FOLG MIR A GANG

FOLG MIR A GANG

Have you ever uttered a word in a foreign language and realized the person you said it to may have no idea what you’re saying? Did you fully understand what you were saying? Could you spell the word?

Thanks to the internet, there is so much help with things like translating foreign words. When I was growing up, my parents often spoke Yiddish, their first language, so that their four children didn’t know what they were discussing. There were certain words repeatedly said that gained our attention.

Recently, at the dentist, he suggested that I see an endodontist if my tooth pain didn’t stop (it didn’t and, I did end up in the office of an endodontist). He threw out the names of several qualified clinicians he works with and the towns where they practice. When he listed outskirts such as Morristown and Clifton, I automatically uttered, as my mother would say, “folg mir a gang.” My dentist, a Jewish man from my era, smiled. Then I left.

I laughed to myself on the way home (since the pain lessened with fluoride coating), wondering if he knew what I meant. My thought was reminiscent of my mother, in a disgusted manner asking in Yiddish, “where are you running, that’s out of the way?” I knew what she meant but couldn’t put the definition into words.

According to what I found on the internet, the meaning of the term folg mir a gang is “it’s quite a long way.” And, from the website of the endodontist, whom he mentioned was in my neighborhood, she met the qualifications and the commute.
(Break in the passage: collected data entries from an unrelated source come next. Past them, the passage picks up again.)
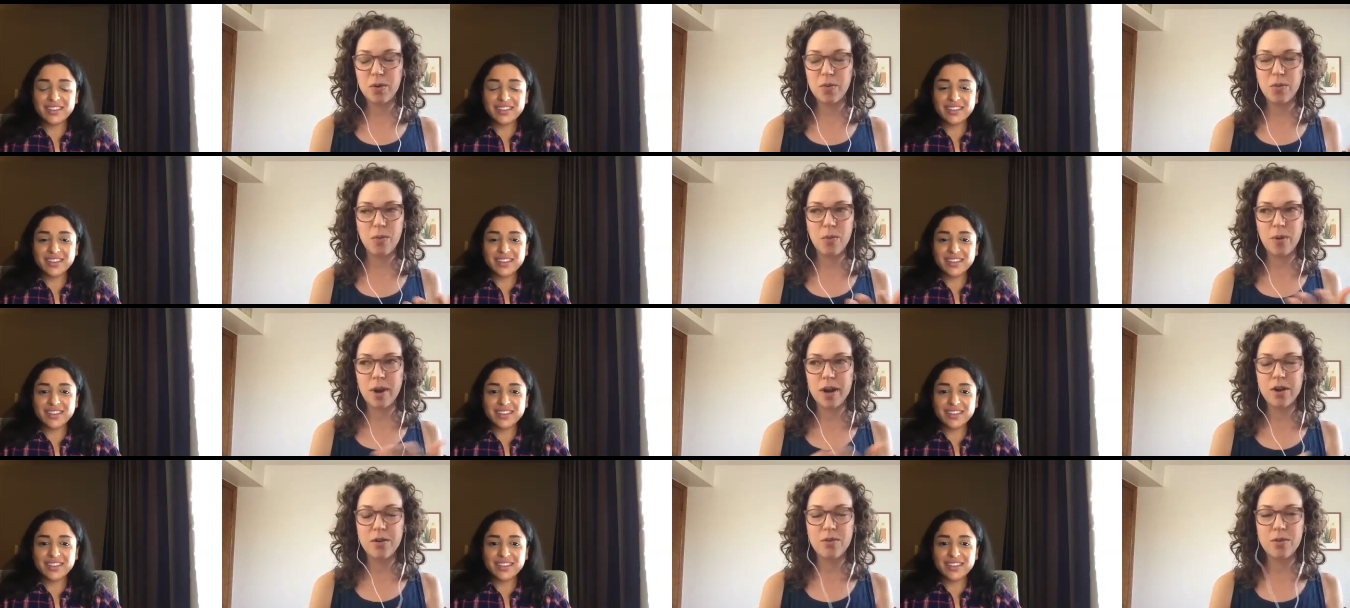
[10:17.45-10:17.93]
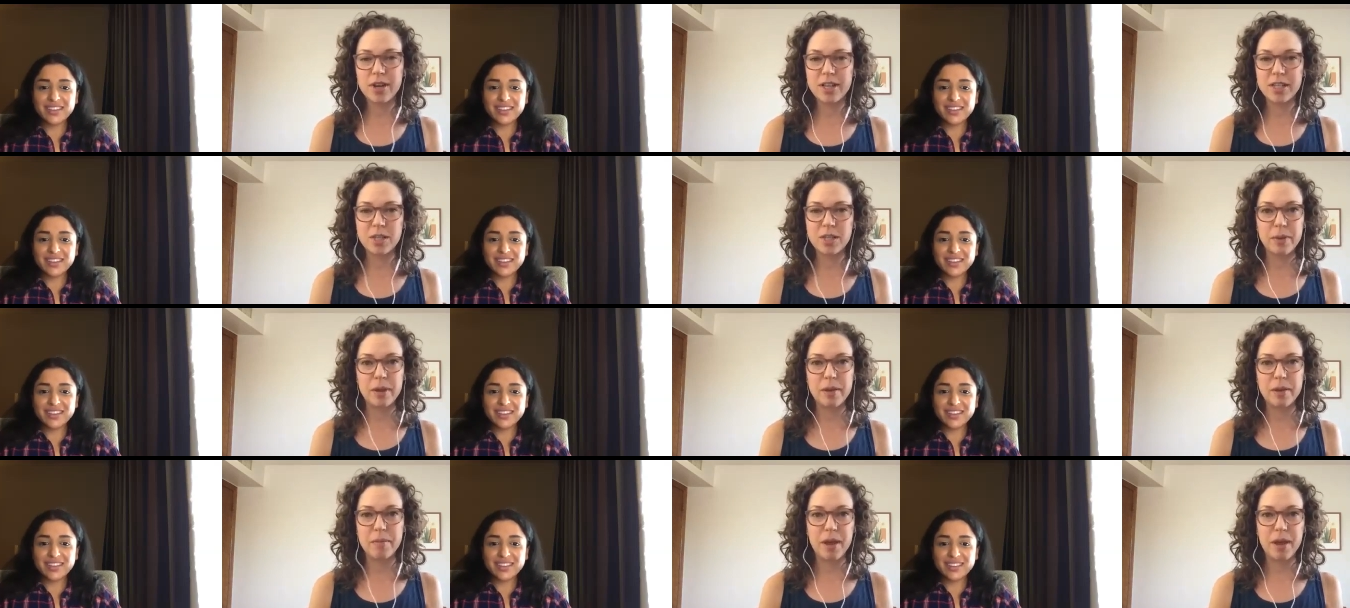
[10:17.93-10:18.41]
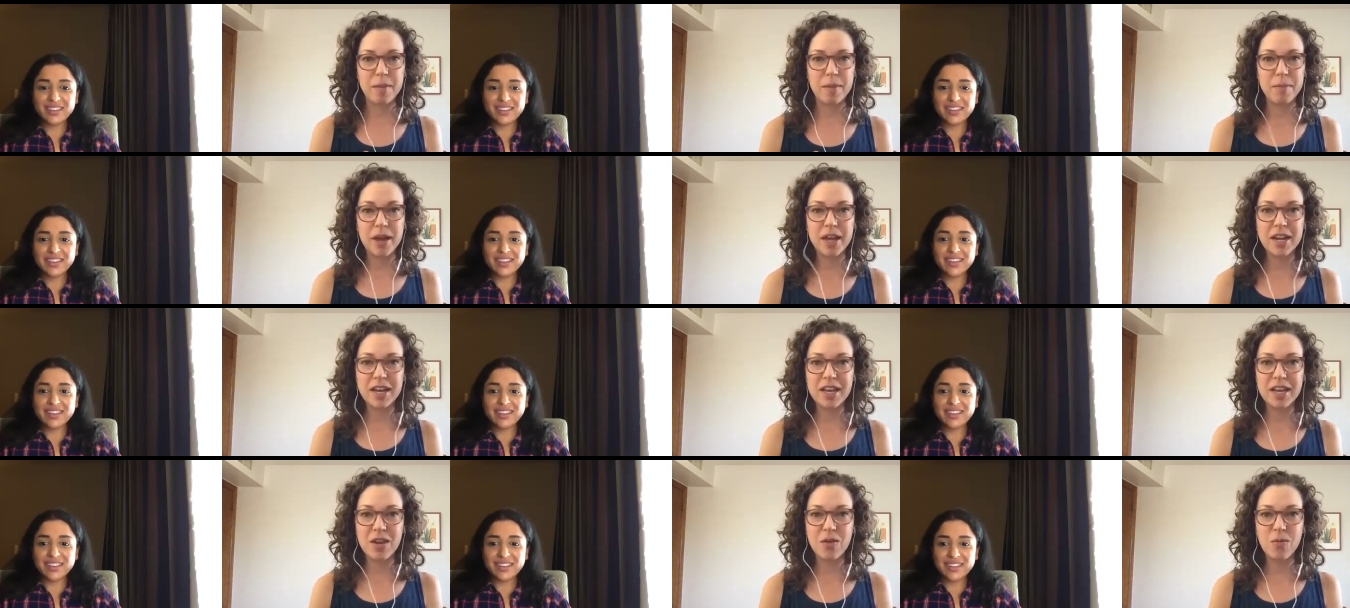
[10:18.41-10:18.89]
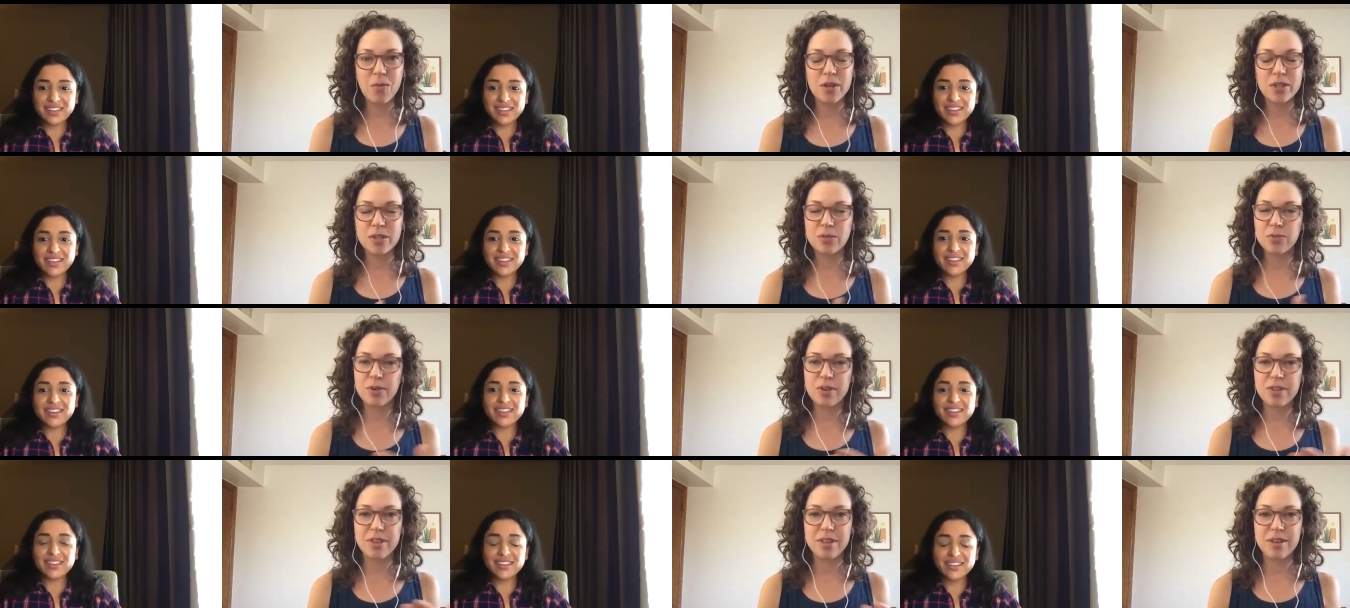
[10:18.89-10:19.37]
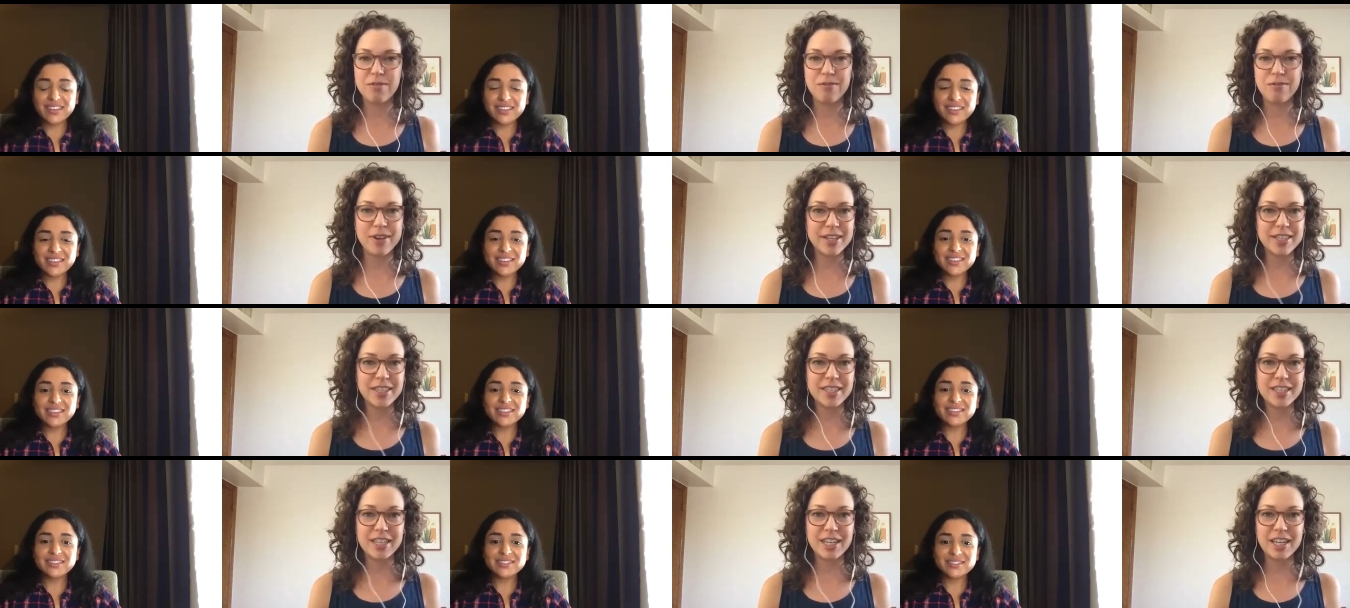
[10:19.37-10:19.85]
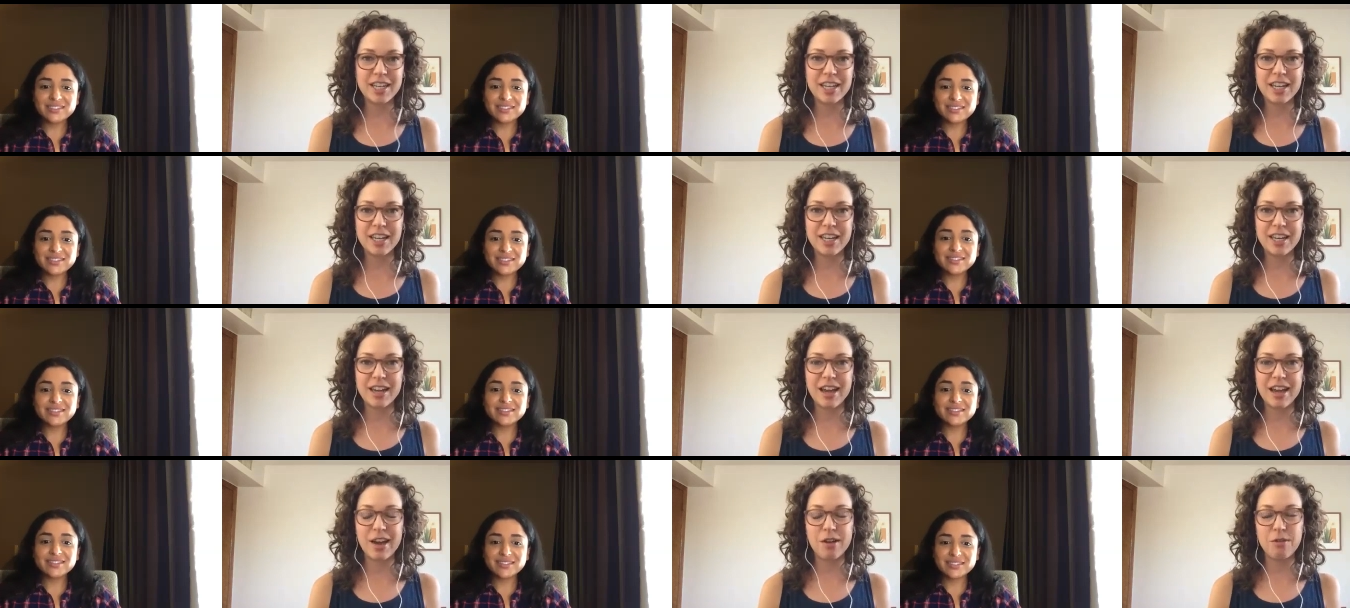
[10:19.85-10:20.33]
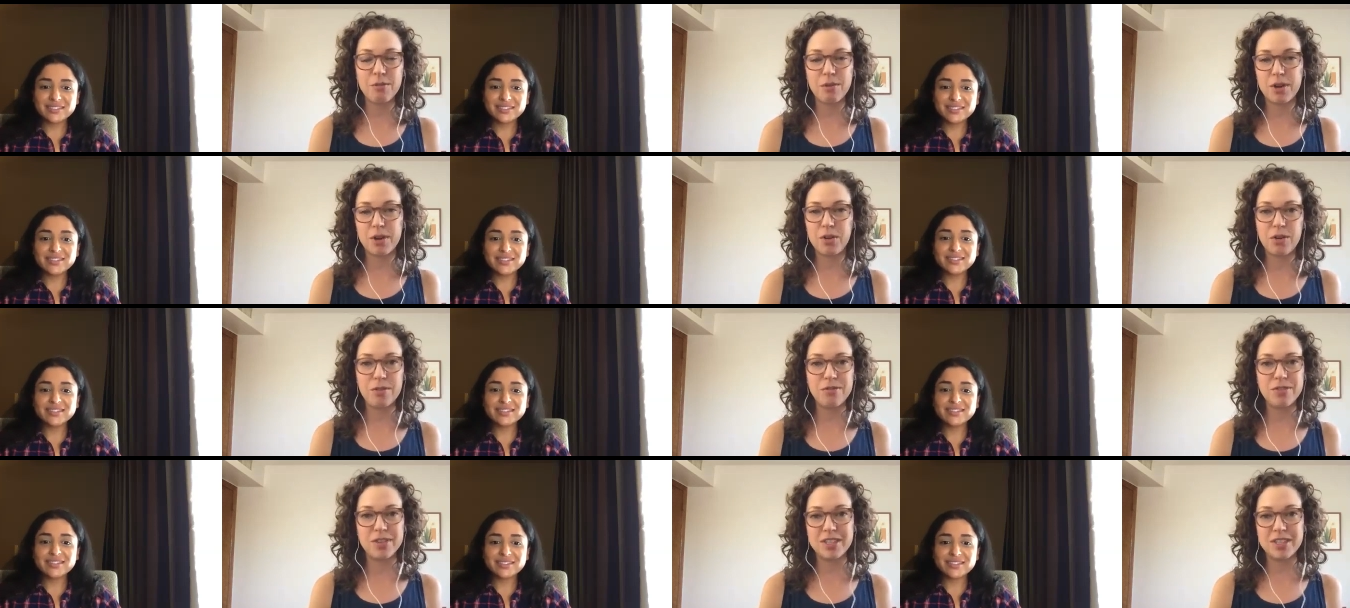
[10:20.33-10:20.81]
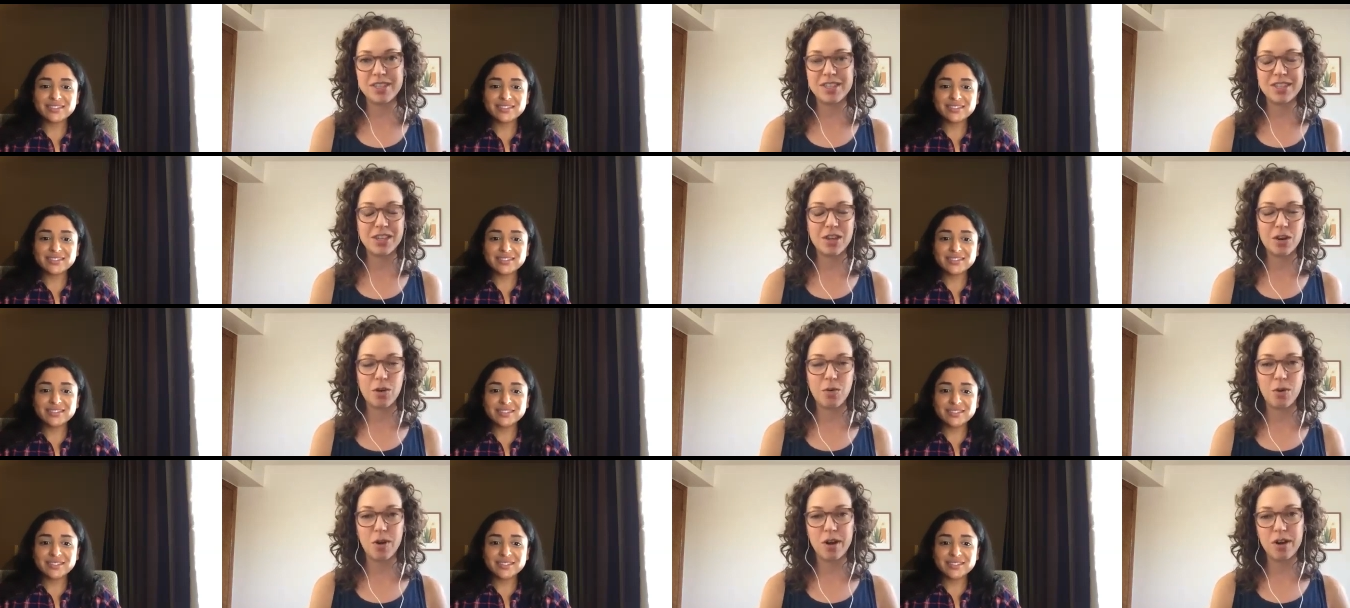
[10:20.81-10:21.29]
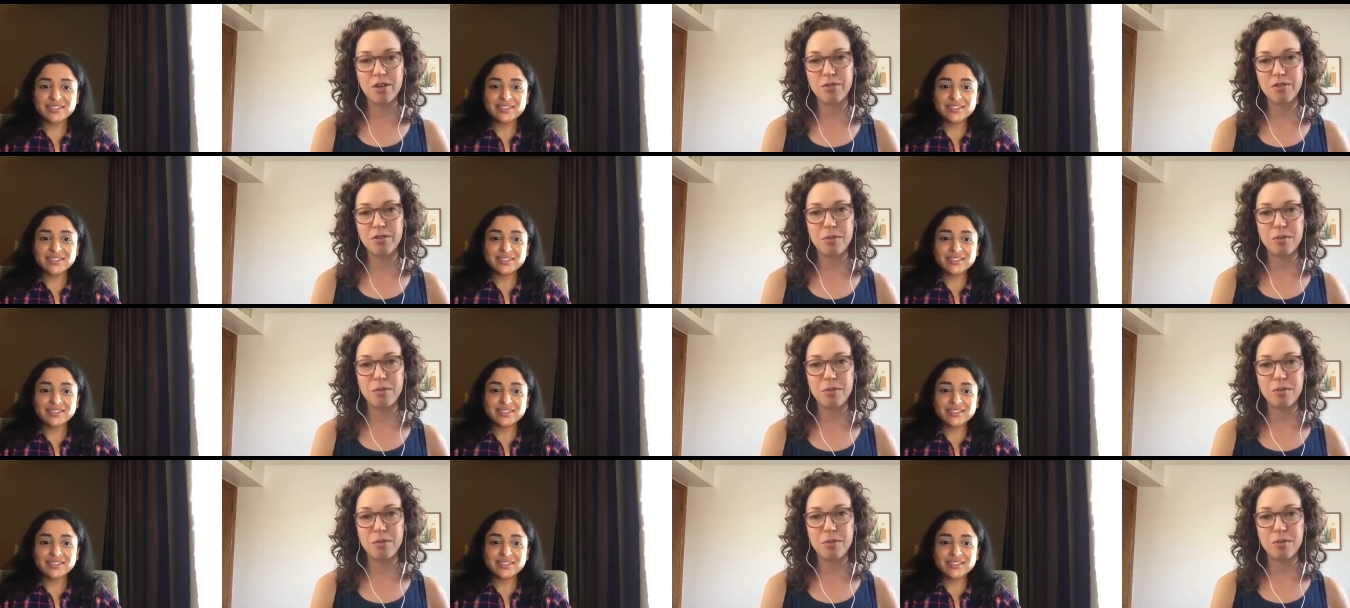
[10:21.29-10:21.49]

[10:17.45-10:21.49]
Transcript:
Speaker 1: Where do I spend my money? What's worth investing in? How do I know if this is going to work for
So, to my son-in-law, Eric, Jewish with no Yiddish vocabulary, this is your “word” of the day…folg mir a gang. We’ll have to speak one-on-one, so you learn the inflection with which to say the expression. It’s all in the delivery.

Update:

At the endodontist, she drilled and saw that my tooth cracked straight across and was abscessed. After recommending to pull the tooth, fortunately, her partner, a periodontist, Dr. LaMorte, was in and available to pull that back bottom molar while the area was still numb.

It turns out that the endodontist and I know a wad of people in common; we each raised our children in South Orange. What was most interesting was when the periodontist, knowing that I live practically around the corner from their offices, asked me where I was from originally. My answer, “Roselle,” which is in adjoining Union County, sparked a bell, and he said that his son teaches art in Roselle.

Although I was up all night in excruciating toothache pain, I quickly adjusted and asked which school. He said one of the elementary schools, but he couldn’t think of the name. I said that I attended Lincoln School, which is now the Polk School. “That’s it,” he exclaimed! I grabbed my cell phone and showed him my blog post dated August 3, 2021, More Lincoln School Memories.

To cap it off, before he pulled my tooth, I asked the good doctor if he happened to be related to Susan LaMorte, who I worked with many years ago. Thinking for sure that would be a “no,” uh, “bingo!” “Susan,” he replied, “is my first cousin.”

Maybe knowing bits of a foreign language is a catalyst to my ability to make connections.